- [The problem] Write out every entry again exactly as it stands.

- [Data for analysis]
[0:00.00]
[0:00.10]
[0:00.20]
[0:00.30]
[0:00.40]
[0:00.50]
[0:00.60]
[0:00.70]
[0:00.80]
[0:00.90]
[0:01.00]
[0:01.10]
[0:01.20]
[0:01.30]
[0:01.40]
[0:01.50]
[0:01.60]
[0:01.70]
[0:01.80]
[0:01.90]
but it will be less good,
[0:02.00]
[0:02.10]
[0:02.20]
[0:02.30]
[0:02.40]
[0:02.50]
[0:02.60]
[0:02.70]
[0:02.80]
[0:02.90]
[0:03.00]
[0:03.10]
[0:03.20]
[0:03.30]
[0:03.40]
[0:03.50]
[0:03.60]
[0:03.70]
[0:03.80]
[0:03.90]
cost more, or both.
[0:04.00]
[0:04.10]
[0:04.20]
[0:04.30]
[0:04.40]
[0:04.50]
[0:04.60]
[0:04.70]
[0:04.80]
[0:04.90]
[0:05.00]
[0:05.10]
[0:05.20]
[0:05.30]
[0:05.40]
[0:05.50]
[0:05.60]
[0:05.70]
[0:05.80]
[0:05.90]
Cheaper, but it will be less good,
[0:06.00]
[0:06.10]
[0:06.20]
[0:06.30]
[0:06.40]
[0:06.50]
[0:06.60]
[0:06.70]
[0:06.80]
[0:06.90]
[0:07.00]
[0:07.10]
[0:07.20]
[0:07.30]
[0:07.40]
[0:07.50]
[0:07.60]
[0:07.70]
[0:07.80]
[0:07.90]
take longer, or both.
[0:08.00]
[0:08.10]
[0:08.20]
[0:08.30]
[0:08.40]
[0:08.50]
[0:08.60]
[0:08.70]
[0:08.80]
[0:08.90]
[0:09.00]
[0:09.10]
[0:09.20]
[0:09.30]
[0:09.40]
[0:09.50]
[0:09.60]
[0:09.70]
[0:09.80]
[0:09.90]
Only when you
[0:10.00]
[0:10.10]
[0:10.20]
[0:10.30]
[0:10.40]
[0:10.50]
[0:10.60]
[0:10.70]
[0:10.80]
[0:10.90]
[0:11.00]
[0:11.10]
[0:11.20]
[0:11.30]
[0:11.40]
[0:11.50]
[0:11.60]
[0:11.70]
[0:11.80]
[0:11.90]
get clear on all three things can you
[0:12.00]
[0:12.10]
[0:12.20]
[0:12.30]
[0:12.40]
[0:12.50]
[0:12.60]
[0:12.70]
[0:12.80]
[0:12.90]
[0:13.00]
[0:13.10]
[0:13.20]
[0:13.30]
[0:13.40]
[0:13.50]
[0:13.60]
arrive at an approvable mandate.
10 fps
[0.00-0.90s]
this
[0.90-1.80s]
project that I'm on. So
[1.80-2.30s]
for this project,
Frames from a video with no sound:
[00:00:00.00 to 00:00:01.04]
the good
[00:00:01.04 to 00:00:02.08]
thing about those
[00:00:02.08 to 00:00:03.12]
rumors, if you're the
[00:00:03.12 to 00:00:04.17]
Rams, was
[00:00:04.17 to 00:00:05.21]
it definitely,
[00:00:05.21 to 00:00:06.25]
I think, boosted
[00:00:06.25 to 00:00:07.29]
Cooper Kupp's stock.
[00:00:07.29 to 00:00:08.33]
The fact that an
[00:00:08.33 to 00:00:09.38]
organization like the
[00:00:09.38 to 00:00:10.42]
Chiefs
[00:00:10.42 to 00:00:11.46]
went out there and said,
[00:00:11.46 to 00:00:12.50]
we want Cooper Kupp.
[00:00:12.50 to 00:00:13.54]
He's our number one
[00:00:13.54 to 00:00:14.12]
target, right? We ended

- [Answer to this task]
[0:00.00]
[0:00.10]
[0:00.20]
[0:00.30]
[0:00.40]
[0:00.50]
[0:00.60]
[0:00.70]
[0:00.80]
[0:00.90]
[0:01.00]
[0:01.10]
[0:01.20]
[0:01.30]
[0:01.40]
[0:01.50]
[0:01.60]
[0:01.70]
[0:01.80]
[0:01.90]
but it will be less good,
[0:02.00]
[0:02.10]
[0:02.20]
[0:02.30]
[0:02.40]
[0:02.50]
[0:02.60]
[0:02.70]
[0:02.80]
[0:02.90]
[0:03.00]
[0:03.10]
[0:03.20]
[0:03.30]
[0:03.40]
[0:03.50]
[0:03.60]
[0:03.70]
[0:03.80]
[0:03.90]
cost more, or both.
[0:04.00]
[0:04.10]
[0:04.20]
[0:04.30]
[0:04.40]
[0:04.50]
[0:04.60]
[0:04.70]
[0:04.80]
[0:04.90]
[0:05.00]
[0:05.10]
[0:05.20]
[0:05.30]
[0:05.40]
[0:05.50]
[0:05.60]
[0:05.70]
[0:05.80]
[0:05.90]
Cheaper, but it will be less good,
[0:06.00]
[0:06.10]
[0:06.20]
[0:06.30]
[0:06.40]
[0:06.50]
[0:06.60]
[0:06.70]
[0:06.80]
[0:06.90]
[0:07.00]
[0:07.10]
[0:07.20]
[0:07.30]
[0:07.40]
[0:07.50]
[0:07.60]
[0:07.70]
[0:07.80]
[0:07.90]
take longer, or both.
[0:08.00]
[0:08.10]
[0:08.20]
[0:08.30]
[0:08.40]
[0:08.50]
[0:08.60]
[0:08.70]
[0:08.80]
[0:08.90]
[0:09.00]
[0:09.10]
[0:09.20]
[0:09.30]
[0:09.40]
[0:09.50]
[0:09.60]
[0:09.70]
[0:09.80]
[0:09.90]
Only when you
[0:10.00]
[0:10.10]
[0:10.20]
[0:10.30]
[0:10.40]
[0:10.50]
[0:10.60]
[0:10.70]
[0:10.80]
[0:10.90]
[0:11.00]
[0:11.10]
[0:11.20]
[0:11.30]
[0:11.40]
[0:11.50]
[0:11.60]
[0:11.70]
[0:11.80]
[0:11.90]
get clear on all three things can you
[0:12.00]
[0:12.10]
[0:12.20]
[0:12.30]
[0:12.40]
[0:12.50]
[0:12.60]
[0:12.70]
[0:12.80]
[0:12.90]
[0:13.00]
[0:13.10]
[0:13.20]
[0:13.30]
[0:13.40]
[0:13.50]
[0:13.60]
arrive at an approvable mandate.
10 fps
[0.00-0.90s]
this
[0.90-1.80s]
project that I'm on. So
[1.80-2.30s]
for this project,
Frames from a video with no sound:
[00:00:00.00 to 00:00:01.04]
the good
[00:00:01.04 to 00:00:02.08]
thing about those
[00:00:02.08 to 00:00:03.12]
rumors, if you're the
[00:00:03.12 to 00:00:04.17]
Rams, was
[00:00:04.17 to 00:00:05.21]
it definitely,
[00:00:05.21 to 00:00:06.25]
I think, boosted
[00:00:06.25 to 00:00:07.29]
Cooper Kupp's stock.
[00:00:07.29 to 00:00:08.33]
The fact that an
[00:00:08.33 to 00:00:09.38]
organization like the
[00:00:09.38 to 00:00:10.42]
Chiefs
[00:00:10.42 to 00:00:11.46]
went out there and said,
[00:00:11.46 to 00:00:12.50]
we want Cooper Kupp.
[00:00:12.50 to 00:00:13.54]
He's our number one
[00:00:13.54 to 00:00:14.12]
target, right? We ended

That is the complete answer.